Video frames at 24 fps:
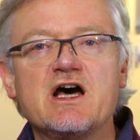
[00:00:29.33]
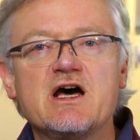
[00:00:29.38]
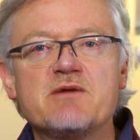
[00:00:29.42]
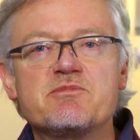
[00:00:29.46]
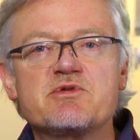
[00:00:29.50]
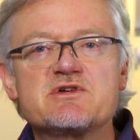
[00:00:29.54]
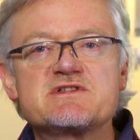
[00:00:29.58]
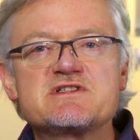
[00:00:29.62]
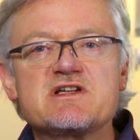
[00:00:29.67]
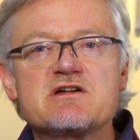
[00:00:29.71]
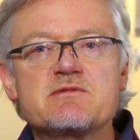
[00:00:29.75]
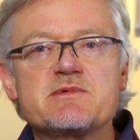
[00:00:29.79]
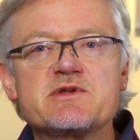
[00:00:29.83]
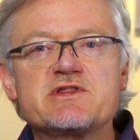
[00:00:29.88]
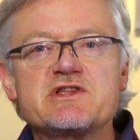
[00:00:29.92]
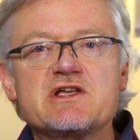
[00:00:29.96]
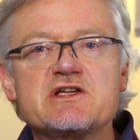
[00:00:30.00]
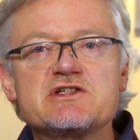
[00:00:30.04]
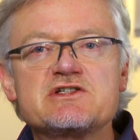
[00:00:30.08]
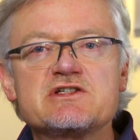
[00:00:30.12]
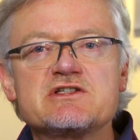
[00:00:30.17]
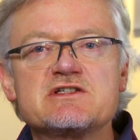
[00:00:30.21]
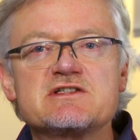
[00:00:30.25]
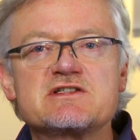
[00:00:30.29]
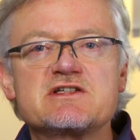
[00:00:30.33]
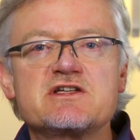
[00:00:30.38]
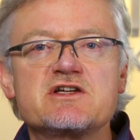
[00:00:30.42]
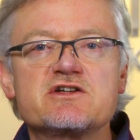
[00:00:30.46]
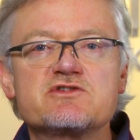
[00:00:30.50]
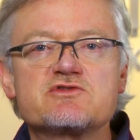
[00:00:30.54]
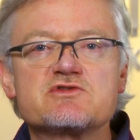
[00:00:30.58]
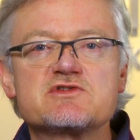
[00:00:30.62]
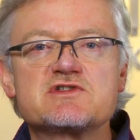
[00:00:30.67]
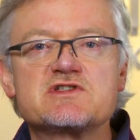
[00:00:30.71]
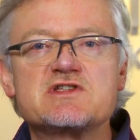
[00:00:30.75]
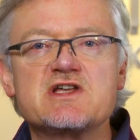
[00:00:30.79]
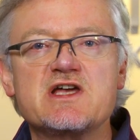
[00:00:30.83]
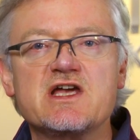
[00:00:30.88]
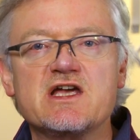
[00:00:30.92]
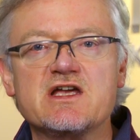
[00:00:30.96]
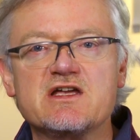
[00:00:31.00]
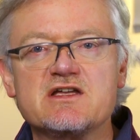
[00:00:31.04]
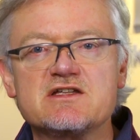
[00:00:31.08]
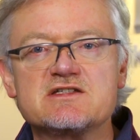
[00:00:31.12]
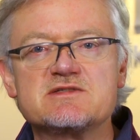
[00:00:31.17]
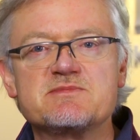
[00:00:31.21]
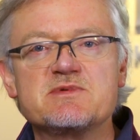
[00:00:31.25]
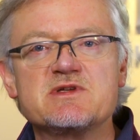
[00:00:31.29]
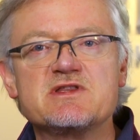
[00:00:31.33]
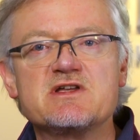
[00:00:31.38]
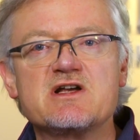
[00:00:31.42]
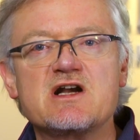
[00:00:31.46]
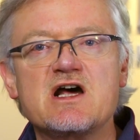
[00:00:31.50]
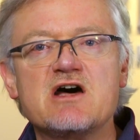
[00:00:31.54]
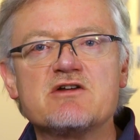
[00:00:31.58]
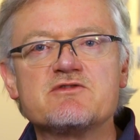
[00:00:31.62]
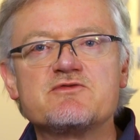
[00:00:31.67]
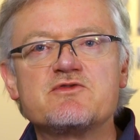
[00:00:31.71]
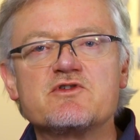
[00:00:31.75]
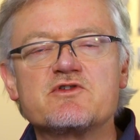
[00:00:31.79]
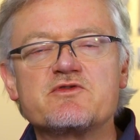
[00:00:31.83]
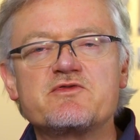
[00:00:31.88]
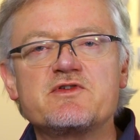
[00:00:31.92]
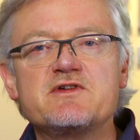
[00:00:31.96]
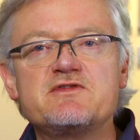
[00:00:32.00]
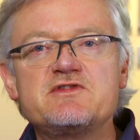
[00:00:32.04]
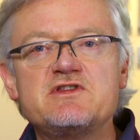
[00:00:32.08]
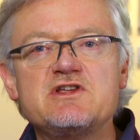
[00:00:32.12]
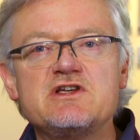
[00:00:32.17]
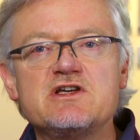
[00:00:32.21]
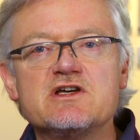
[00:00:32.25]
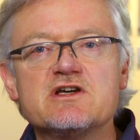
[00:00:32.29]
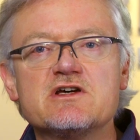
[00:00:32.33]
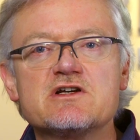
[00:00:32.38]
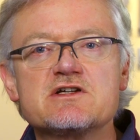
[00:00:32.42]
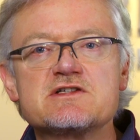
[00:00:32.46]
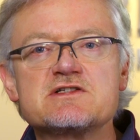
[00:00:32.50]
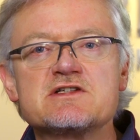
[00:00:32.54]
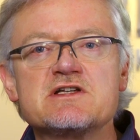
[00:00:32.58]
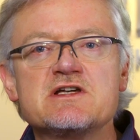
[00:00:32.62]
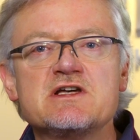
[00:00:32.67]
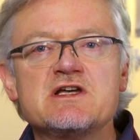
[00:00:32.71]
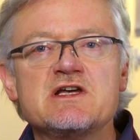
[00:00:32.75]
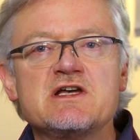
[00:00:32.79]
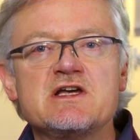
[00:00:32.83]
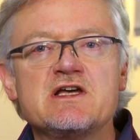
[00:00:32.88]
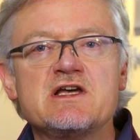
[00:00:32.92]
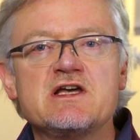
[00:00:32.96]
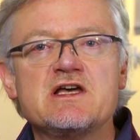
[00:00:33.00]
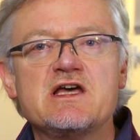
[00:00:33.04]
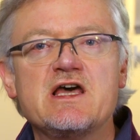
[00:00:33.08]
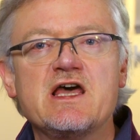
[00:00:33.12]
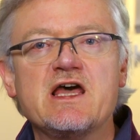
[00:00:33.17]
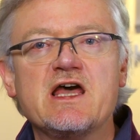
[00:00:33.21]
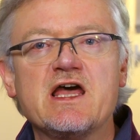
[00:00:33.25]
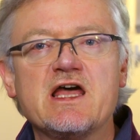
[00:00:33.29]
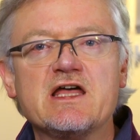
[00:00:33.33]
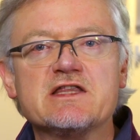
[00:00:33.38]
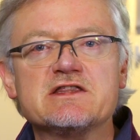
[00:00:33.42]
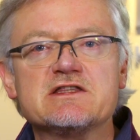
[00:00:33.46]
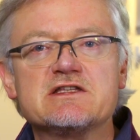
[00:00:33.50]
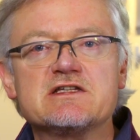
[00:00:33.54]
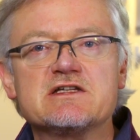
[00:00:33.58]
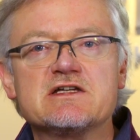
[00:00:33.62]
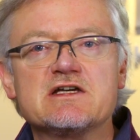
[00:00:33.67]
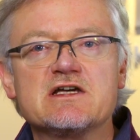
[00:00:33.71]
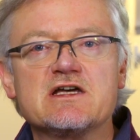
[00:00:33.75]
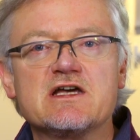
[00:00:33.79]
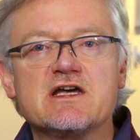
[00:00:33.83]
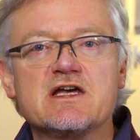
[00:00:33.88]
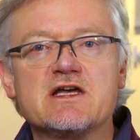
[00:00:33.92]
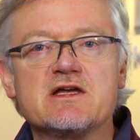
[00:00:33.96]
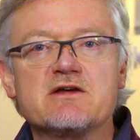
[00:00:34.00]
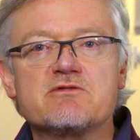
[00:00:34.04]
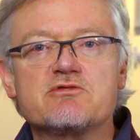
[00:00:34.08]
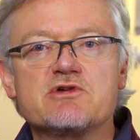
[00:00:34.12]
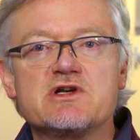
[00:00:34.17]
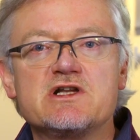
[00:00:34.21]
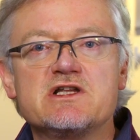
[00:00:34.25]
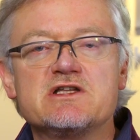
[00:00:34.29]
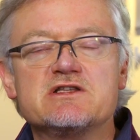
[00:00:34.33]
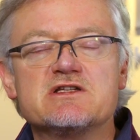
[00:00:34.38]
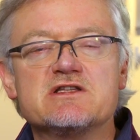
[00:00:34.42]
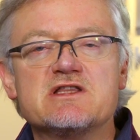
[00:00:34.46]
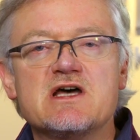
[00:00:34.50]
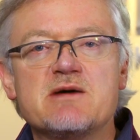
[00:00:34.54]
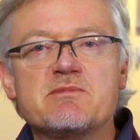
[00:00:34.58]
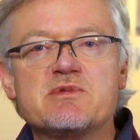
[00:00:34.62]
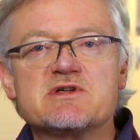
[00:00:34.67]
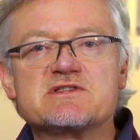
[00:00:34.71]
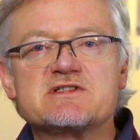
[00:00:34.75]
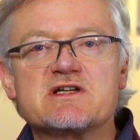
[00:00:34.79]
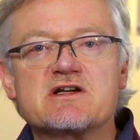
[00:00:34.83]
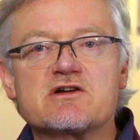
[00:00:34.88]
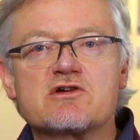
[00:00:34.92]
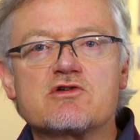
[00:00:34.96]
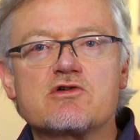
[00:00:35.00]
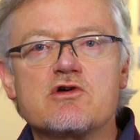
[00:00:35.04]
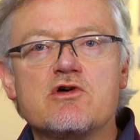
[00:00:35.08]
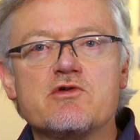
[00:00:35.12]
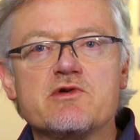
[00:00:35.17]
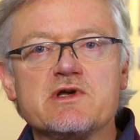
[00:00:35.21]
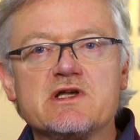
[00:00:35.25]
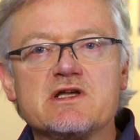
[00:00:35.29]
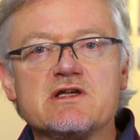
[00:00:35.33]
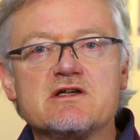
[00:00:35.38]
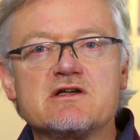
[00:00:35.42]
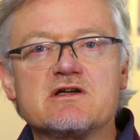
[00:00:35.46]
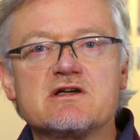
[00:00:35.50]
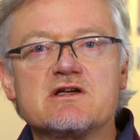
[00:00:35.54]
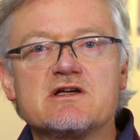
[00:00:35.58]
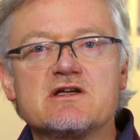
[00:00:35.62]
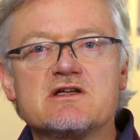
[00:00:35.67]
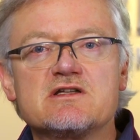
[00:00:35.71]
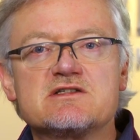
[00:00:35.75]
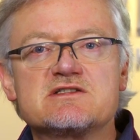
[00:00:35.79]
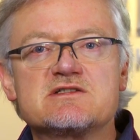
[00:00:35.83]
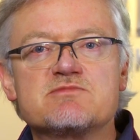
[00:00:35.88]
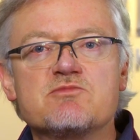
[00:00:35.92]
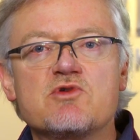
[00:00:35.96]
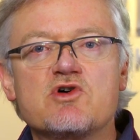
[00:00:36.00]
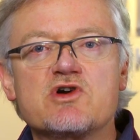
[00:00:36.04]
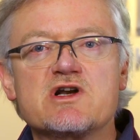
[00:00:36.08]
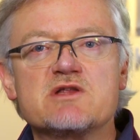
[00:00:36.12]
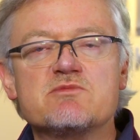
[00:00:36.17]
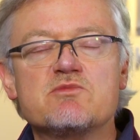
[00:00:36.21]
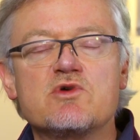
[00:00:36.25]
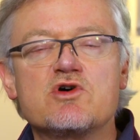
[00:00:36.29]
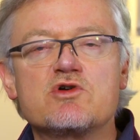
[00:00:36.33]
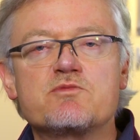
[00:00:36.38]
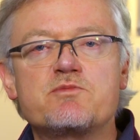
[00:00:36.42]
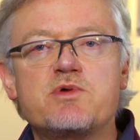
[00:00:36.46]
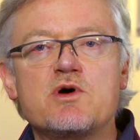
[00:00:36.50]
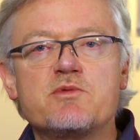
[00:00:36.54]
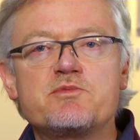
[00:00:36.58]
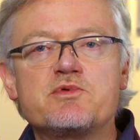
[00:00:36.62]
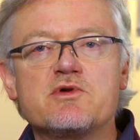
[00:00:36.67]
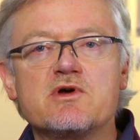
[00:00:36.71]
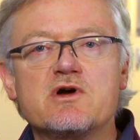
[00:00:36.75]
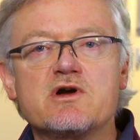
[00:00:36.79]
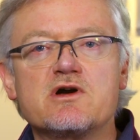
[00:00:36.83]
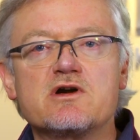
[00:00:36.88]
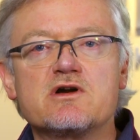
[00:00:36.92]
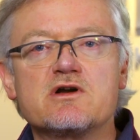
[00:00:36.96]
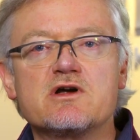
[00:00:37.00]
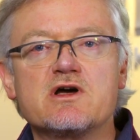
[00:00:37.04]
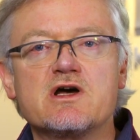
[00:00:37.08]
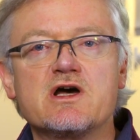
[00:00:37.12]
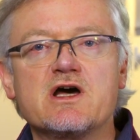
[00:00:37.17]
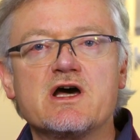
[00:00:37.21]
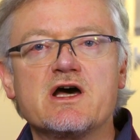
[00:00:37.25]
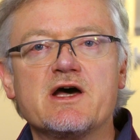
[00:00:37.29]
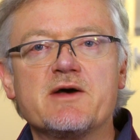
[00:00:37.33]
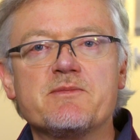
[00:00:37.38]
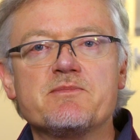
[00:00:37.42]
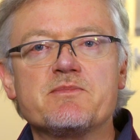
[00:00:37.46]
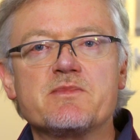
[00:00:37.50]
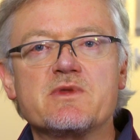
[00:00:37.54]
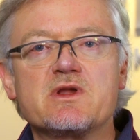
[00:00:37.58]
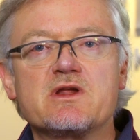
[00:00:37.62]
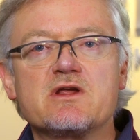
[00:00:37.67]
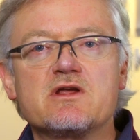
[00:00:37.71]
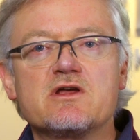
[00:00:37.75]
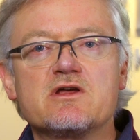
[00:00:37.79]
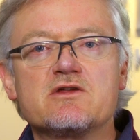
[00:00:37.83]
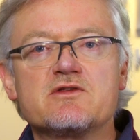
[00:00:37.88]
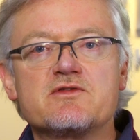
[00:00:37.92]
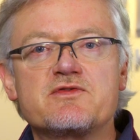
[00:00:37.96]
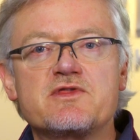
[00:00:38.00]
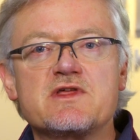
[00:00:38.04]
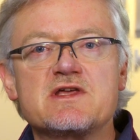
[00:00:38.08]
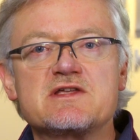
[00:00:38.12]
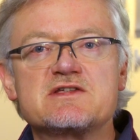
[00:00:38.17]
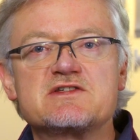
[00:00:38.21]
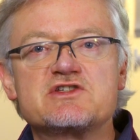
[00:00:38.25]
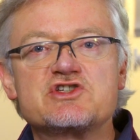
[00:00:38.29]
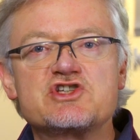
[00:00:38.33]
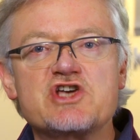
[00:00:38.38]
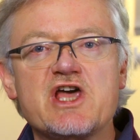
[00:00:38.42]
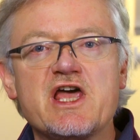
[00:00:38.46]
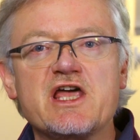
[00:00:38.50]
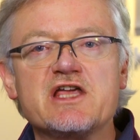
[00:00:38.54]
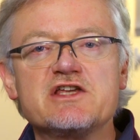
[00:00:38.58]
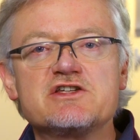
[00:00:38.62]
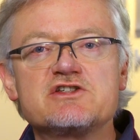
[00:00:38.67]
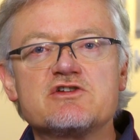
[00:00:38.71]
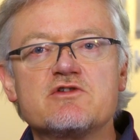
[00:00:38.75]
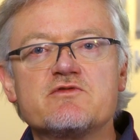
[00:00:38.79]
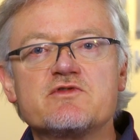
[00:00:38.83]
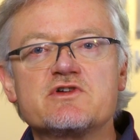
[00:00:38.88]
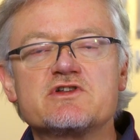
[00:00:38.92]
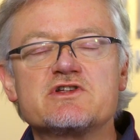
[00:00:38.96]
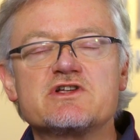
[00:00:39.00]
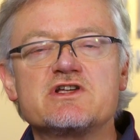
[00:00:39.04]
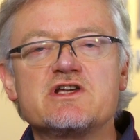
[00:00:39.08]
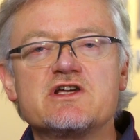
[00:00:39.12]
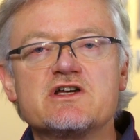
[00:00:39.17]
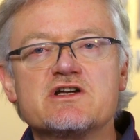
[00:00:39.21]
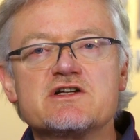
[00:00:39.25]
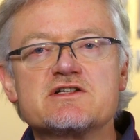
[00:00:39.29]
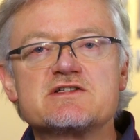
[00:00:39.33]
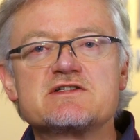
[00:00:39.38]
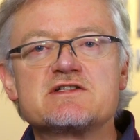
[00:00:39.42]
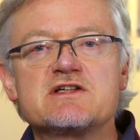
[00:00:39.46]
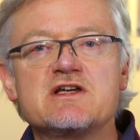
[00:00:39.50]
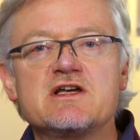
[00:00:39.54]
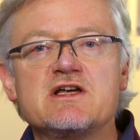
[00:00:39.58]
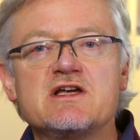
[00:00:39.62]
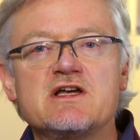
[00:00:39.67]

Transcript: Breast augmentation is here to stay. It's been around for 50 years and really the numbers are growing. It's more and more popular. Things change over the years.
====================
Starting at the line containing "[00:00:32.58]" and stopping at the line containing "[00:00:33.71]", output each line exactly as it appears above. Leave out the pictures.

[00:00:32.58]
[00:00:32.62]
[00:00:32.67]
[00:00:32.71]
[00:00:32.75]
[00:00:32.79]
[00:00:32.83]
[00:00:32.88]
[00:00:32.92]
[00:00:32.96]
[00:00:33.00]
[00:00:33.04]
[00:00:33.08]
[00:00:33.12]
[00:00:33.17]
[00:00:33.21]
[00:00:33.25]
[00:00:33.29]
[00:00:33.33]
[00:00:33.38]
[00:00:33.42]
[00:00:33.46]
[00:00:33.50]
[00:00:33.54]
[00:00:33.58]
[00:00:33.62]
[00:00:33.67]
[00:00:33.71]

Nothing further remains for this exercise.